The pictures Orpik took during that period became the basis for her new photobook Stepping Out Into This Almost Empty Road, which she describes as a meditation on the uneasy slippage between peace and political oppression. As she travelled around the area she began learning about the local people, their stories and histories, and the photographs developed from there.
Sometimes people appear in the images – gardening, working, gathering together – but more often they are void of human presence, instead focusing on objects and the traces people leave, from beds and half-built structures to washing drying on the line. “From the beginning I wanted this process to be based on collaboration and invitation and the people I worked with decided how they wanted to be represented, which often resulted in documentation of objects and landscapes that surround them on a daily basis,” Orpik explains. She also adds that the decision not to show faces was sometimes for safety reasons – so as not to expose anyone to the dangers of the political regime in Belarus.

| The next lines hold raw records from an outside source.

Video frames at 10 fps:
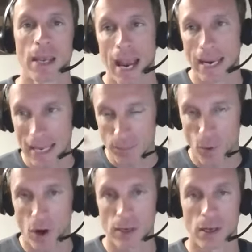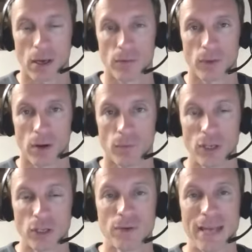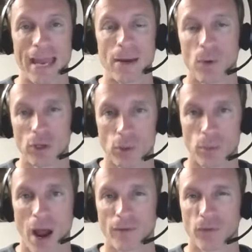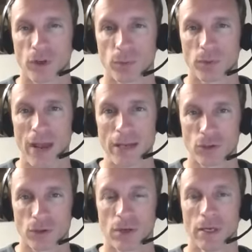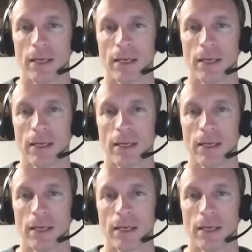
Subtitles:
and that's part of what you get when you're a Profit First professional.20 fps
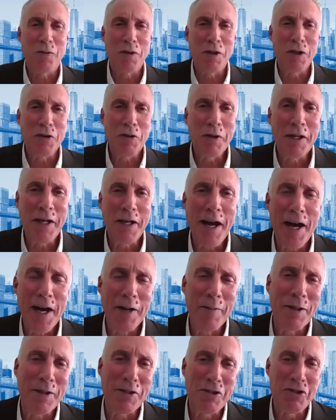
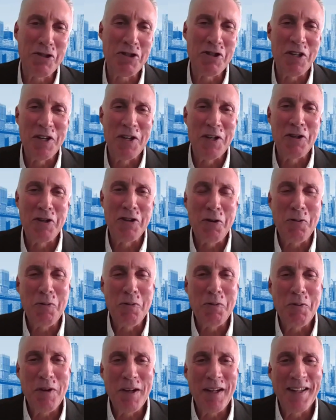economists,
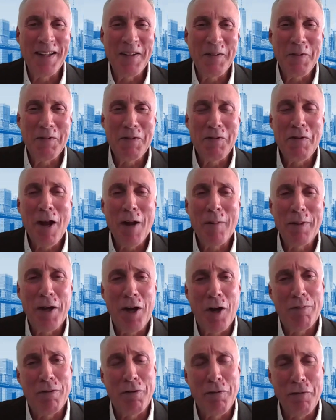we've developed in
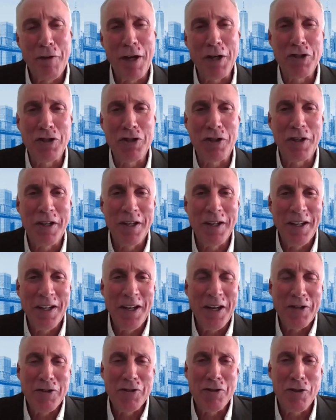our profession
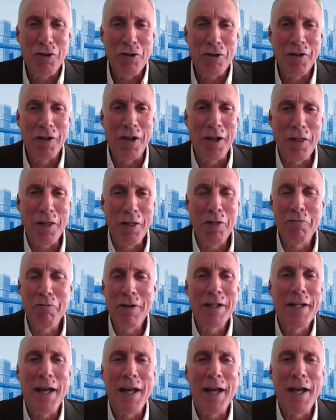a certain
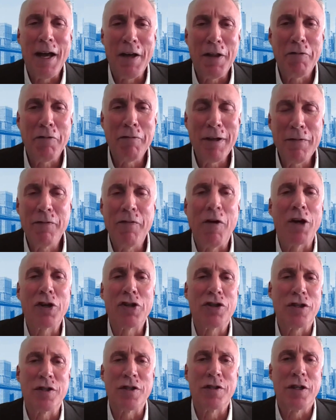three
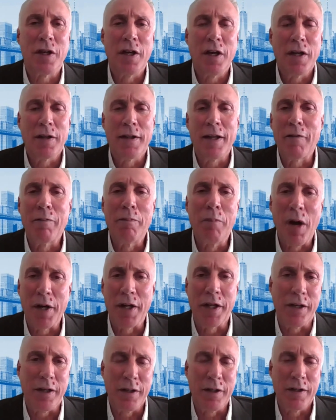functions of
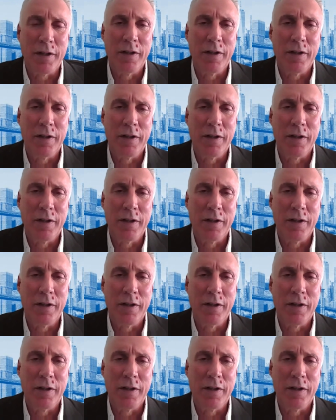money.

Alongside taking photographs, Orpik also recorded the conversations she had with her participants. Excerpts are printed in both Belarusian and English in the book. “The context of the revolution was naturally appearing in conversations, which inevitably then became the discussion about borders and intersectional solidarity,” she says. “The image of a specific community is often charged with what we see in the media, and often it’s a false or predetermined representation. I wanted to photograph but often didn’t take my camera with me because I wanted the people I worked with to decide if they wanted to be represented visually. I think the combination of text and image was an attempt to broaden that view, and give more insight into how the situation actually looks.”
Fundamentally, Orpik hopes that the pictures and personal stories in Stepping Out will plant seeds of support for community-building without borders or division. “The migration crisis is still very present and we need to find the means to work with one another for mutual solidarity,” she says. “I want this idea to sprout throughout the time spent with the book.”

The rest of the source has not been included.